From Silver to Gold Lining; From Comparative to True Gratitude

“Optimism,” said Cacambo, “What is that?” “Alas!” replied Candide, “It is the obstinacy of maintaining that everything is best when it is worst.” – Candide, Voltaire

Sometimes, there are really bad moments in life. And, while it is possible to learn from some of these experiences, and better ourselves through reflection, there are just some moments that are plain bad. There is nothing that one could learn from these moments that couldn’t be learned in a less harsh way. And, we would likely be better off without having to experience these moments whatsoever. Hard stop.

Yet, when speaking about these “bad moments” with many of my peers, I am often given the advice to find gratitude in the silver lining of these bad experiences. I hear variations of it could be worse after all and at least I didn’t have it as bad as someone else had it. Before becoming a Resident Assistant, I took these responses as unquestionably valid. Finding gratitude through comparison seemed beneficial. In difficult times, it is better to be grateful than to be upset, I figured.

However, in listening to some of my residents talk about their difficulties adjusting to Duke, I realized some of the flaws in the Comparative Gratitude mentality. For instance, many residents have recounted their issues with balancing time at Duke, but then quickly qualify their difficulties by saying something along the lines of but I know I don’t have it as bad as Person X (who more often than not is an engineer or pre-med), so I am grateful and I don’t really have much to complain about.

 My residents don’t recognize that by drawing this comparison they belittle and delegitimize their own polemic in a way that is unfair to their personal health and wellbeing. They use Comparative Gratitude as a means to rationalize a less than ideal situation. And, this logic persists outside balancing class time; it also enters into the field of personal relationships. Namely, in my role as a Resident Assistant, I have also had numerous conversations about unhealthy friendships and/or romantic relationships that make the person I am speaking with feel drained or insecure or the likes. Similar to the other conversations, I often hear justifications for remaining in these friendships/relationships along the lines of well it could be worse or I should be grateful for the good things that the other person gives me. These rationalizations search for the silver lining in preventable situations to justify the status quo and use fratitude as their masquerade for doing so.

 After reflecting on this, I concluded that Comparative Gratitude is often dangerously metamorphized into faulty rationalization of changeable reality. Finding the silver lining then becomes necessary to justify such an existence. Drawing these conclusions reminded me of Voltaire’s satirical novel Candide which, among other ethical concerns, points out much of these same flaws with Comparative Gratitude and optimism (see quotation above). What a troublesome ethical rabbit hole this logic puts people in!

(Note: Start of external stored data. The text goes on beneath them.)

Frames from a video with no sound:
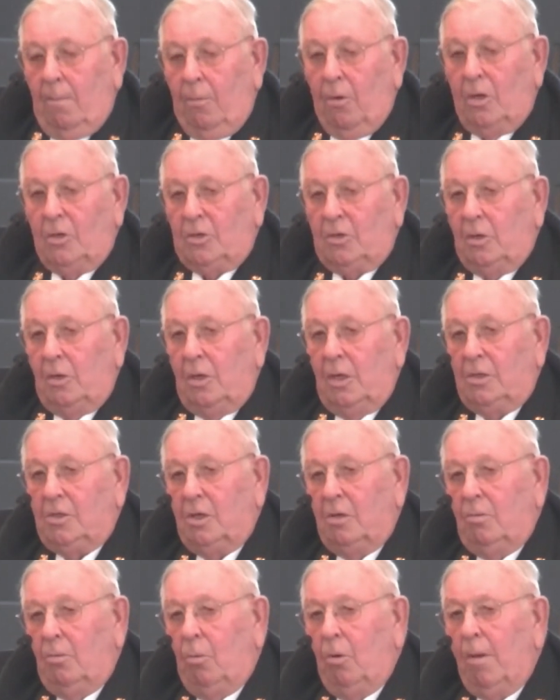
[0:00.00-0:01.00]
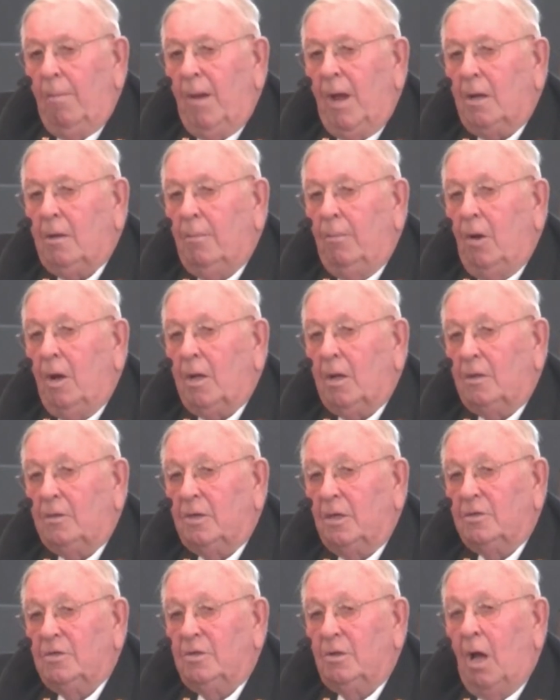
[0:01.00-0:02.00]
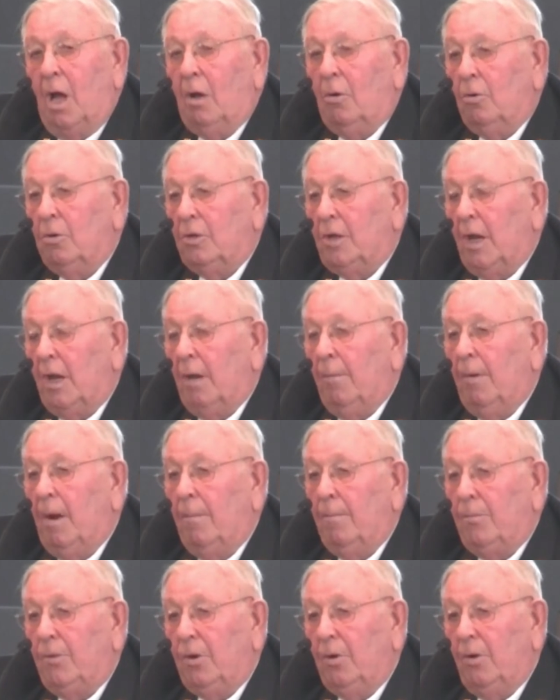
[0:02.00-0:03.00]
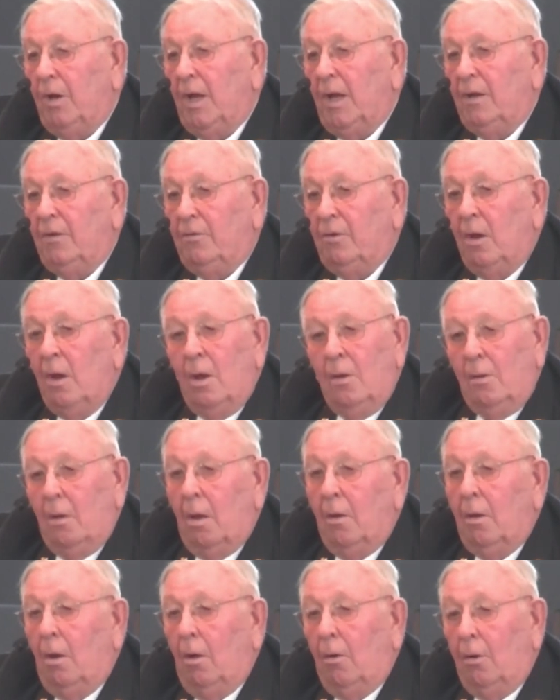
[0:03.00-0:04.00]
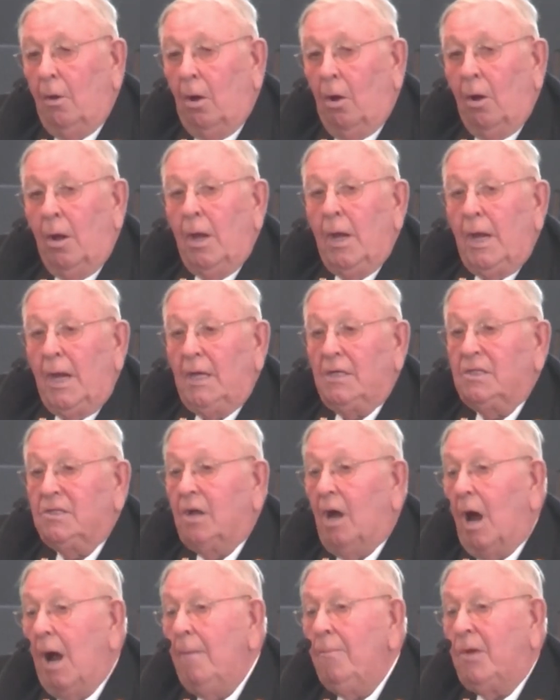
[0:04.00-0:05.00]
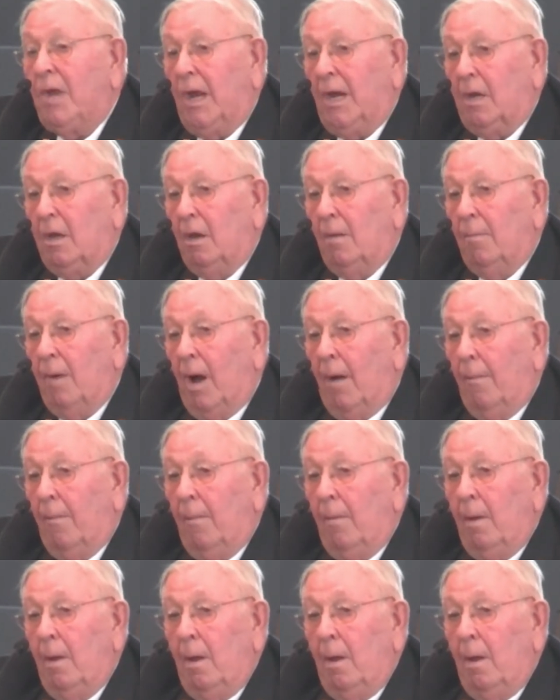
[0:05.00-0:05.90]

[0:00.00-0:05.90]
Butch, he said, what about the buckets? I said, I'm going to take them up 2 days. No. He said, I'm taking them up.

This past week I was once again listening to one of my residents recount their background and how it has impacted their experiences at Duke. A similar foundation was set: difficulties at home played into difficulties adjusting to Duke which play into current stresses that my resident feels. My resident paused – something I wasn’t accustomed to – they then continued to say, but I have learned from my experiences that true gratitude is not saying ‘person X has it worse than I so I should be happy with my lot’ nor is true gratitude saying ‘well my situation is bad but I should be happy that it isn’t worse.’ Rather, true gratitude is looking at the situation and after trying to make the best of it, being grateful with whatever the resulting reality is (even if it is less than ideal) because at least you know you tried your best.

I sat there stunned. In these few seconds my resident became my advisor. My questions about gratitude and finding silver linings were concisely addressed. No longer would I search for gratitude through comparing my life with others, but rather search for gratitude in its true form: the form that originates from being truly content with whatever situation I find myself in. And, while this sometimes may still require finding the silver lining in tough times, it would require finding the silver lining only after trying to optimize my reality. So in this sense, I would be finding a truer silverlining (perhaps more of a gold lining, if I may).

Through True Gratitude, I can simultaneously be happy and look to improve my circumstances. I no longer need to succumb to the naïve optimism that Volatire’s Cacambo references. Rather, I can be a grateful optimist who continuously strives to better himself and the world around him. I hope that my resident continues to inspire people and share their wise insights with those around them. I know that I certainly will!

Andrew Carlins is a Master of Management Studies student at Fuqua from Oceanside, New York. His research interests involve the intersection of immigration, economic integration, and religion. During the GradEngage Fellowship, Andrew will work with the Osher Lifelong Learning Institute and Beth El Synagogue in Durham to explore ethics and the pursuit of purpose during COVID-19 across three generations. Andrew has a B.S from Duke where he studied Economics, History, and Jewish Studies and graduated with honors and distinction.